‘It’s All Academic’: How the Medical Research System Rewards Researchers Not Patients

Posted by Cort Johnson

The NIH invests over $31.2* billion annually in medical research for the American people. NIH website

There’s something fishy with the way the medical system works. Take this simple fact; from 1996-1999 the FDA approved 157 new drugs. From 2006 to 2009, not long after the NIH’s budget had more than doubled..the FDA approved only 74 new drugs. What happened? Had the researchers ran out of insights? No. Were they butting up against insolvable problems? Not necessarily. In fact they were doing more and more insightful work all the time….and were spending much more money and had better tools than ever yet, but so far as the patient was concerned they were less productive than ever.

As a recent Newsweek article called “Desperately Seeking Cures” points out, the problem appears to be that the patients are not the main concern, anymore. It turns out that our medical research system, oddly enough, places a premium on rewarding intellectual endeavor. What about improving patients health? That’s a decidedly secondary goal. Somehow in the most sophisticated health system in the world, health ended up becoming secondary.

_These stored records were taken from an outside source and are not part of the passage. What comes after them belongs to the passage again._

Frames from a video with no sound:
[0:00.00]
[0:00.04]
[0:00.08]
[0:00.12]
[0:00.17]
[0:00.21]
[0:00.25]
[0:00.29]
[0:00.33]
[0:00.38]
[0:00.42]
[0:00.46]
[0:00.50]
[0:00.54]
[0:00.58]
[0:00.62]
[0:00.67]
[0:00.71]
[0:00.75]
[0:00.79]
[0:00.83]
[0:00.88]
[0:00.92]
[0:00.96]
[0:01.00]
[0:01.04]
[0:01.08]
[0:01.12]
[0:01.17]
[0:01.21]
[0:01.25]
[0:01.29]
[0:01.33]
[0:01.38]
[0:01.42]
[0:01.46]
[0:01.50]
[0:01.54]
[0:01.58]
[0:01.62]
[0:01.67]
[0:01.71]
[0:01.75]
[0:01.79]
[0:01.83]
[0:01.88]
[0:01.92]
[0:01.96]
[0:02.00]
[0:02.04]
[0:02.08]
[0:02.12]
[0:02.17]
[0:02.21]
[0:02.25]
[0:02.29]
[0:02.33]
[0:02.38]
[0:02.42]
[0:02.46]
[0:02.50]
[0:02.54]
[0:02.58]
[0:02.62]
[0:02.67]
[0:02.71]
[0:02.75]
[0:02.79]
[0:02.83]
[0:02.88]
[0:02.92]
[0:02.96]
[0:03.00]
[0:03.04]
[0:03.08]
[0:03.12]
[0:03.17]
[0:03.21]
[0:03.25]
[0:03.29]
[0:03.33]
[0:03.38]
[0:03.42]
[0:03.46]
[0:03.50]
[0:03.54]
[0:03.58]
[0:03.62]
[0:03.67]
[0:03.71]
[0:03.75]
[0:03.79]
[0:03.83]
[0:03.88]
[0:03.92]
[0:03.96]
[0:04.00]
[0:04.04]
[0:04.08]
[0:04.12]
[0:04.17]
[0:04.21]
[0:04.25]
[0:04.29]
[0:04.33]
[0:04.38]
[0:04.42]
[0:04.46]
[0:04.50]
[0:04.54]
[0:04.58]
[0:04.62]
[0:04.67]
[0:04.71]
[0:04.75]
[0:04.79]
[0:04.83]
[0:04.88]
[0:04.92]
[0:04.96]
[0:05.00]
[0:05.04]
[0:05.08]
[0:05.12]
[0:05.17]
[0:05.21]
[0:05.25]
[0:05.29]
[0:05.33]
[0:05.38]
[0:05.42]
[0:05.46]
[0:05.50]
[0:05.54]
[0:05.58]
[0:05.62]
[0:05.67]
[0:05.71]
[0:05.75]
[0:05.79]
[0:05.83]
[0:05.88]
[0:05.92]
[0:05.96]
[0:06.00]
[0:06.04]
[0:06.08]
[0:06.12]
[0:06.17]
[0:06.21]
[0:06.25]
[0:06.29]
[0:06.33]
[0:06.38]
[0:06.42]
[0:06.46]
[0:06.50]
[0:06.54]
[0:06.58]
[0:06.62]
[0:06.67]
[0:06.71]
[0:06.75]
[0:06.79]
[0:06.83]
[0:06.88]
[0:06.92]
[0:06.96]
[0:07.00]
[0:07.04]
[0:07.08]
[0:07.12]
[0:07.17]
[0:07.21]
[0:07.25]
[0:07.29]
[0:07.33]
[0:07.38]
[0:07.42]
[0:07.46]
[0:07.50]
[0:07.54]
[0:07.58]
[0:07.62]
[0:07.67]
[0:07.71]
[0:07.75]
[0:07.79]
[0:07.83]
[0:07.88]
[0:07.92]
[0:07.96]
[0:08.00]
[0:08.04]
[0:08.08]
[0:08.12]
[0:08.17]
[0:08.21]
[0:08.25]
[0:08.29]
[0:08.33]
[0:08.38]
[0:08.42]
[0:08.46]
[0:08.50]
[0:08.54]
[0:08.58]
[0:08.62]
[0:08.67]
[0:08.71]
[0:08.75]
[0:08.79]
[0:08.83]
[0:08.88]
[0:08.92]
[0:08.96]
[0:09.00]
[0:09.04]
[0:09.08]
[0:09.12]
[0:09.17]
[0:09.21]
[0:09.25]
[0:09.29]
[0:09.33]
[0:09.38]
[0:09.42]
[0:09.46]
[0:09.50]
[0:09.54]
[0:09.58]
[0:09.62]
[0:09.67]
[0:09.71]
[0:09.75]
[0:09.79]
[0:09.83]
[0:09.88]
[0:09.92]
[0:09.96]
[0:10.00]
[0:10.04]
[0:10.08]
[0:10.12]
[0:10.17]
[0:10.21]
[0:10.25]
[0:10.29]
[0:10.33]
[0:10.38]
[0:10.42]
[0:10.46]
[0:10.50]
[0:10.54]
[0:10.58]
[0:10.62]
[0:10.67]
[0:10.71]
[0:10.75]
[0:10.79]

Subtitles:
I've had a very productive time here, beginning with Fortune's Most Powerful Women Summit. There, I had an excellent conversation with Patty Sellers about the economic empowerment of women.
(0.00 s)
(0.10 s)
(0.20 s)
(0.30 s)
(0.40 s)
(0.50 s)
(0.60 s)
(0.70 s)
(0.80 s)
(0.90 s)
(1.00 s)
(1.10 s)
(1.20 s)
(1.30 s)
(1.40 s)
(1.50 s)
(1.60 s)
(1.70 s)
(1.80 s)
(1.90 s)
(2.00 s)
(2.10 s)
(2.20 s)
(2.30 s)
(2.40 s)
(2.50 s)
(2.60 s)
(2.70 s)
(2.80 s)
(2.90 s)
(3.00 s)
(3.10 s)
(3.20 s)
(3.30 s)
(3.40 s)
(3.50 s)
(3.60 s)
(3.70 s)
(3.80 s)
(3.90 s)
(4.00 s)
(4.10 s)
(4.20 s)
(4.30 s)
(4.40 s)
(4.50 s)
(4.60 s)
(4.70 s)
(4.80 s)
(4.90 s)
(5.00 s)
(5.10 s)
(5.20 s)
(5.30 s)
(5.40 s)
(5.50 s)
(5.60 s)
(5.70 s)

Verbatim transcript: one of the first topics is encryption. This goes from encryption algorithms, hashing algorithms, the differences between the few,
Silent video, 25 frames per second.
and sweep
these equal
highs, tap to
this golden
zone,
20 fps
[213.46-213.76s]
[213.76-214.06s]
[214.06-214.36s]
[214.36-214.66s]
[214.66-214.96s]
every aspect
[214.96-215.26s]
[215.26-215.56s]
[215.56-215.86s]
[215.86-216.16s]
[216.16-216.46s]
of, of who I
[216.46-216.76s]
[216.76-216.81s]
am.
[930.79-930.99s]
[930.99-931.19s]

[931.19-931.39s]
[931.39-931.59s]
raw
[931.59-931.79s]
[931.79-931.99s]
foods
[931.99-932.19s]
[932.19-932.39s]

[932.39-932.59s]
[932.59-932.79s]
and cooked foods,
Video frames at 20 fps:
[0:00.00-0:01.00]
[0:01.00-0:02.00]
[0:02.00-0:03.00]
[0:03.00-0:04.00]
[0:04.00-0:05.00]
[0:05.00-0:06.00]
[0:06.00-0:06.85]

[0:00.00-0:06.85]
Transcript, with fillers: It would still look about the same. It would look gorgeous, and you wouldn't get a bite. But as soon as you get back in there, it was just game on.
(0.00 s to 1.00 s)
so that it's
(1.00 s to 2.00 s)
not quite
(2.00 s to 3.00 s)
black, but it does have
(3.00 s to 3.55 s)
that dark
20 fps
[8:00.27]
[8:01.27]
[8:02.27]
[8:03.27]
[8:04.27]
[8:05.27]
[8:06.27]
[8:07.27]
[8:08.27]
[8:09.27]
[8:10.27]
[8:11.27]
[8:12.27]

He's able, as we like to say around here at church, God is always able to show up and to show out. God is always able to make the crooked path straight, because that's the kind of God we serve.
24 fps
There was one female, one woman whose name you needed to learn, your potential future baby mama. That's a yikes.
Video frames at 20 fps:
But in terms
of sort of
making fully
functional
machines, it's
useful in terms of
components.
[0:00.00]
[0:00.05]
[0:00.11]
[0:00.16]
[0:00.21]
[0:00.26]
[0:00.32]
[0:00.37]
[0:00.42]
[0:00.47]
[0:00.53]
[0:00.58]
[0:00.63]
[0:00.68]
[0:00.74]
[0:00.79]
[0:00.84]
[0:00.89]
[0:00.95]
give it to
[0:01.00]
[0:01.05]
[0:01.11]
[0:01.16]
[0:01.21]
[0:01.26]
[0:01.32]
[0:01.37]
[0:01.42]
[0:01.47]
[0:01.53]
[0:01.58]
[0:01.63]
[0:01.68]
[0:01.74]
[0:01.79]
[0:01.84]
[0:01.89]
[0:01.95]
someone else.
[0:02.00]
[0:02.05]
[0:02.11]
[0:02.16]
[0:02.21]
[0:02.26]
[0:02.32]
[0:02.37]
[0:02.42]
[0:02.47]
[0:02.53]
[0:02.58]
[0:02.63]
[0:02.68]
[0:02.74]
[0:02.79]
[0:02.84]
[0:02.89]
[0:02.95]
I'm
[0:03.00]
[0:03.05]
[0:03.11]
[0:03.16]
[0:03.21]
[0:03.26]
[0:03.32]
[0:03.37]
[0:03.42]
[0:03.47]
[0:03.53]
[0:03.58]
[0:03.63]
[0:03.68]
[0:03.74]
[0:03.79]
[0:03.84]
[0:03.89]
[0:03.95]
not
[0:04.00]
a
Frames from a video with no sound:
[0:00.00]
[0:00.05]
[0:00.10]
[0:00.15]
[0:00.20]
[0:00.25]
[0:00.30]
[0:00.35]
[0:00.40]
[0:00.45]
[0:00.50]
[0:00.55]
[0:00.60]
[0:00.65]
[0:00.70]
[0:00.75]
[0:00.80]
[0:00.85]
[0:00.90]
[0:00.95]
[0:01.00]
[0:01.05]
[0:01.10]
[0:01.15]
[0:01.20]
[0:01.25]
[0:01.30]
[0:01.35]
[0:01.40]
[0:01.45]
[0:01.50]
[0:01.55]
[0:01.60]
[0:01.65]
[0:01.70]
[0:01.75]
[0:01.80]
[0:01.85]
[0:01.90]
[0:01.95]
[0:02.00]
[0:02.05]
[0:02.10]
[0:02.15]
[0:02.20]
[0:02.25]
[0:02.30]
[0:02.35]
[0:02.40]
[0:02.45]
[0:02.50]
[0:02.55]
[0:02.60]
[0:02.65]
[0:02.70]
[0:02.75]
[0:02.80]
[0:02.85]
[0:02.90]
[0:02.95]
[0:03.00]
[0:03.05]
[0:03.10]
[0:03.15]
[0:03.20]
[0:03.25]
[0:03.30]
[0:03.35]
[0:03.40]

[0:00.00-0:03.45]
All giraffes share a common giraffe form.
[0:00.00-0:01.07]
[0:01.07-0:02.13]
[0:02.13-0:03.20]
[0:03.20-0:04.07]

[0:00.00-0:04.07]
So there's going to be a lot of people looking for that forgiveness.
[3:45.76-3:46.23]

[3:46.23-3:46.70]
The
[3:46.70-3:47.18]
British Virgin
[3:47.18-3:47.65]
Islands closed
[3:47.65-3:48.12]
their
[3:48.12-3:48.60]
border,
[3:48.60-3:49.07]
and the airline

We, of all communities, should be able to see this very clearly. If the system targeted ‘need’; if it was primarily designed to improve the health of American’s then CFS would get an enormous amount of research funding. Similarly if it was designed to reduce the cost to society of disease we would get a lot of research funding. But finding the next big discovery in as ‘messy’ a disorder as CFS with its potential subsets, vague definition and multi-systemic problems is problematic. Far better to focus on an obscure genetic disorder that strikes tens of thousands of people and gets funding than a debilitating disorder that strikes a million people and doesn’t.

According to Newsweek the system rewards big theoretical discovery but provides little incentive -and several barriers – to turning that discovery into something useful. In this system the grunt workers that plow through 1,000’s of factors to find the one that actually works in a patient are given little respect or funding.

1760 PCRCulture.The NIH, for instance, will provide big money for researchers to explore their theories but won’t provide money for researchers to turn a discovery into a drug. They can also be a stumbling block with licensing, often demanding large upfront fees that little startup firms can’t afford. With big layoffs taking place in big Pharma over the past couple of years and with venture capital drying up biotech start up firms are having are having more and more difficulty getting the money to test their products.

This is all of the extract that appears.